Being in the business of selling data-management products, we're often asked how long it takes to transmit x-Gigabytes of data to a remote sites and other similar 'how long is a piece of string' questions. The answer can always be obtained providing you're armed with some knowledge of units of data, and can translate between bits and bytes.
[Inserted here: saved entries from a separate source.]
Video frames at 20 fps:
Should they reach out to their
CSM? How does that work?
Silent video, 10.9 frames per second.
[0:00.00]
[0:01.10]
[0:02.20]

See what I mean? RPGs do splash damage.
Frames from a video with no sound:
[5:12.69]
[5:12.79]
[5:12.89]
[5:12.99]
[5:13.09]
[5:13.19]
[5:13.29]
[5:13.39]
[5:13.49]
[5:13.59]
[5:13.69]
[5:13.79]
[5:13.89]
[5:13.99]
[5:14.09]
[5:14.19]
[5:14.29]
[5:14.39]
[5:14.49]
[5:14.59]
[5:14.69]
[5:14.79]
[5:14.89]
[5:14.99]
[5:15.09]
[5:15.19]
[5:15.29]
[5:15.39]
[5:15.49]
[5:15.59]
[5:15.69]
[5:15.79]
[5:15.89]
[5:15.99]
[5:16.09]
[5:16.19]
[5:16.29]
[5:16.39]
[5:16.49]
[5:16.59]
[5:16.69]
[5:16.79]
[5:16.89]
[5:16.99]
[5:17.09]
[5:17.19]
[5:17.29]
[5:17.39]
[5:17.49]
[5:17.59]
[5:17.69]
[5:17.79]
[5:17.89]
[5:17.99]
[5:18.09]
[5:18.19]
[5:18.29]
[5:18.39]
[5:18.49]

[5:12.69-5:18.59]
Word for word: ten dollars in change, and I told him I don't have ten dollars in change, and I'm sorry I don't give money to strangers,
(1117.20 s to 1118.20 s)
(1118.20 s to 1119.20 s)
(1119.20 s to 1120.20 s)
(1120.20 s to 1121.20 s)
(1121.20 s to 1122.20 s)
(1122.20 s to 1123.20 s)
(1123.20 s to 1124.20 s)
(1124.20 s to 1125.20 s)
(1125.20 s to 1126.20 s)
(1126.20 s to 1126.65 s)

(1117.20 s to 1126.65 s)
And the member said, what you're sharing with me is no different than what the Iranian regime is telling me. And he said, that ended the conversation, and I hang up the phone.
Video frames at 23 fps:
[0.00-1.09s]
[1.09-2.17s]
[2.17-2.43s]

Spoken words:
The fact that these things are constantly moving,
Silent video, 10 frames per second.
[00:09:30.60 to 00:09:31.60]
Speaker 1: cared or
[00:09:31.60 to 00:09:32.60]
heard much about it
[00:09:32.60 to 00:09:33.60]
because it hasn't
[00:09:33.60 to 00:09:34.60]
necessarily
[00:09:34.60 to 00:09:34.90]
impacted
First some basic units of conversion to get you started;
8 bits | = | 1 byte |
1024 bytes | = | 1 Kilobyte (KB) |
1024 Kilobytes | = | 1 Megabyte (MB) |
1024 Megabytes | = | 1 Gigabyte (GB) |
1024 Gigabytes | = | 1 Terabyte (TB) |
The factors to be considered with these kinds of question are;
Speed of the line (bandwidth) available between the two points
Maximum amount of data the customer thinks he would need to move/copy (e.g. how much data changes on a busy day)
Acceptable period of time this might be allowed to take (ie overnight, or every 4 hours)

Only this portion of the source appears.